Page:Revue des Deux Mondes - 1908 - tome 48.djvu/560

La bibliothèque libre.
Le texte de cette page a été corrigé et est conforme au fac-similé.

Je vous aime de me demander si je travaille, et de me dire que cela vous prouvera que je vous aime. L’assurance où je suis de vous donner cette preuve, me permet de vous avouer que j’ai encore à peu près tout à faire à cet égard. J’ai eu bien de la peine à me recueillir, et à me clouer à ma table ; mais enfin m’y voici ; et il me semble qu’en y travaillant dans l’idée de vous intéresser, de vous plaire et de mériter, au moins par quelque côté, d’être aimé de vous, je ne puis pas n’y pas faire quelque chose de bien, je veux dire de mieux que moi, abandonné à moi-même.

L’idée de ce voyage du Midi est une idée charmante à me faire tourner la tête ; et dût-ce n’être qu’un rêve, je n’ai point le courage de ne pas fermer les yeux, pour le faire, et le faire avec tout le charme et tout l’intérêt de ses plus menus détails. Mais il n’y a de motif, pour moi, ni peut-être de possibilité de le faire, qu’autant que je travaillerai beaucoup, avant l’époque convenable pour l’exécuter ; et c’est une raison de plus pour moi d’espérer que je travaillerai beaucoup. C’est une récompense à mériter, et je me battrais moi-même, si je ne la méritais pas. En attendant, j’aurai souvent l’occasion de faire ce voyage en idée, et de vous conduire ou de vous suivre, à travers ces belles campagnes où le souvenir de trois civilisations différentes ajoute un nouveau charme aux beautés de la nature…
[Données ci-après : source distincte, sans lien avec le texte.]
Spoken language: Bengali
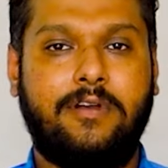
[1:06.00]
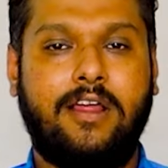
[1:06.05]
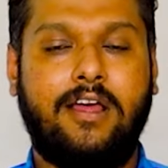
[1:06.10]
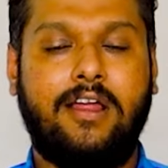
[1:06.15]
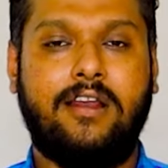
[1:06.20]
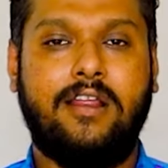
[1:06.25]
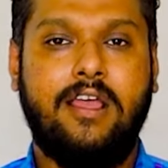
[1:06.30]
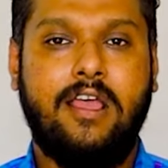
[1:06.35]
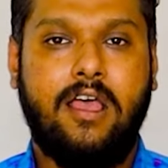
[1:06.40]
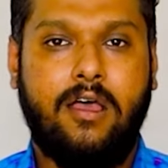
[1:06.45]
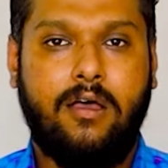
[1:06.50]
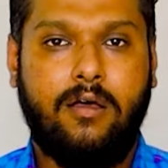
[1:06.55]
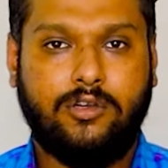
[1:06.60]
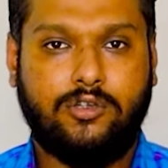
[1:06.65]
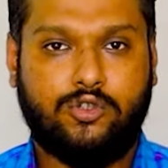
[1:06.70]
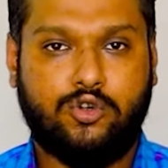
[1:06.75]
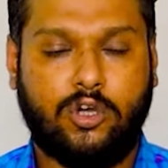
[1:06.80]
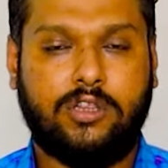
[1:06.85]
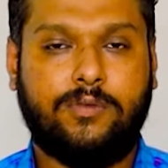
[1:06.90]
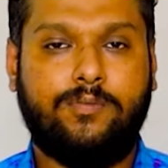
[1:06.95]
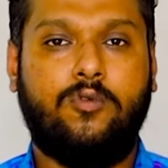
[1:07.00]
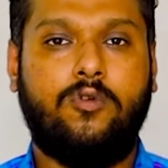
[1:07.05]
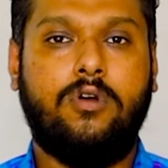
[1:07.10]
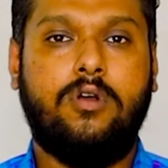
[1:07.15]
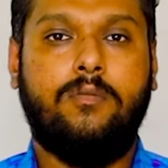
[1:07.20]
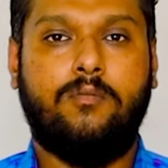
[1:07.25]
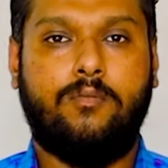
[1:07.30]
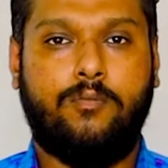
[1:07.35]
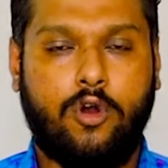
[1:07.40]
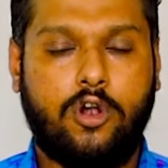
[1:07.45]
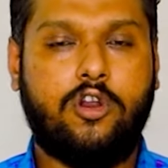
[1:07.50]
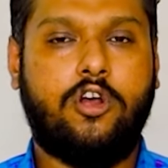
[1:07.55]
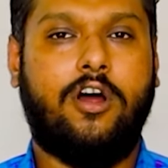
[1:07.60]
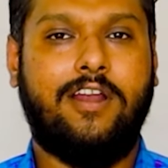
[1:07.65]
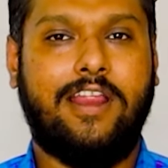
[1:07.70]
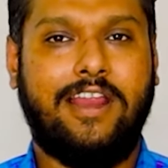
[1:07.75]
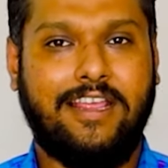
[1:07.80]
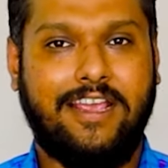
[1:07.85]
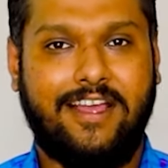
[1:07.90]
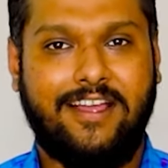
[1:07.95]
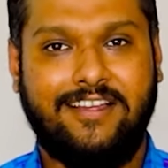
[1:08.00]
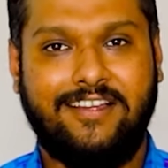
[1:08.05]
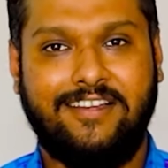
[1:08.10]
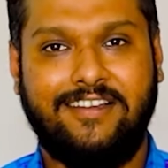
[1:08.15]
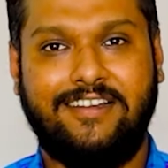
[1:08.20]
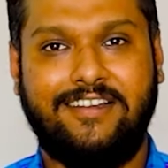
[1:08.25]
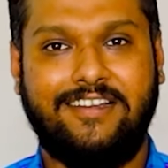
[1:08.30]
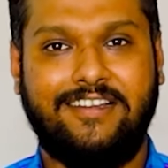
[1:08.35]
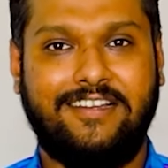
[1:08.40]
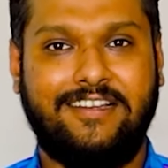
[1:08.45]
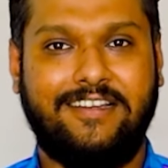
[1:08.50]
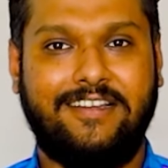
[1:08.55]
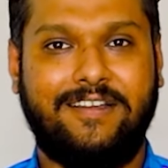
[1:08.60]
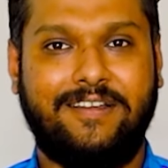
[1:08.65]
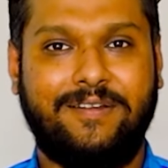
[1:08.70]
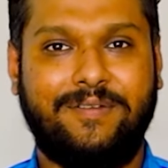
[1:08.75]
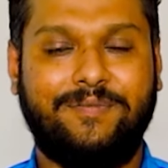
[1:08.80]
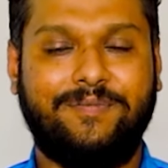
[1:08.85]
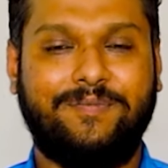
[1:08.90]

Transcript: আপনার সোদপুর বোধঘর এরিয়া আচ্ছাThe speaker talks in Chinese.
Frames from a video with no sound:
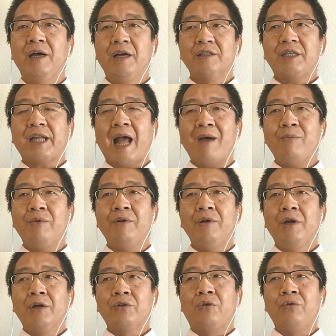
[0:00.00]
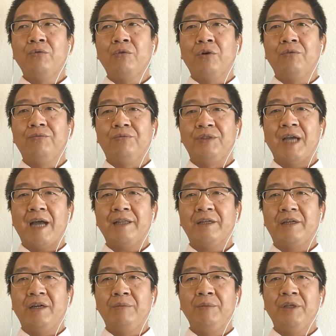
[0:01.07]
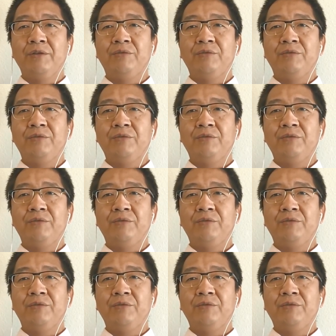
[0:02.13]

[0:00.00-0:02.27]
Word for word: 在他们通过武家的革命、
… J’ai vu, avant son départ. Mlle Joséphine[1] ; il est convenu que j’irai de temps à autre chez son portier chercher les lettres que vous m’écrirez sous son adresse, mais il n’y faut pas mettre tant d’étoiles ; cela pourrait offusquer les grands yeux louches de nos postes ou de nos polices, qui se mettraient aisément en tête que nous sommes assez bêtes pour nous dire quelque chose qui les intéresse. La plus petite croix dans un des coins de l’adresse suffira pour m’aider à reconnaître mon bien. J’espère que vous m’aurez écrit de chez votre sœur, et un peu plus longuement que de Londres. Ainsi je ferai demain ou après un voyage au Marais. Ce n’est pas un si grand voyage que les vôtres ; mais je n’en ai pas, pour le moment, de plus doux à faire. Du reste, je vous enverrai dans une prochaine lettre une autre adresse, plus à portée de moi, et dans un cas extraordinaire,

  1. Mlle Joséphine Huotte, amie d’atelier de Mary Clarke, qui s’occupait de peinture : c’est en faisant le portrait d » Fauriel que leurs relations commencèrent.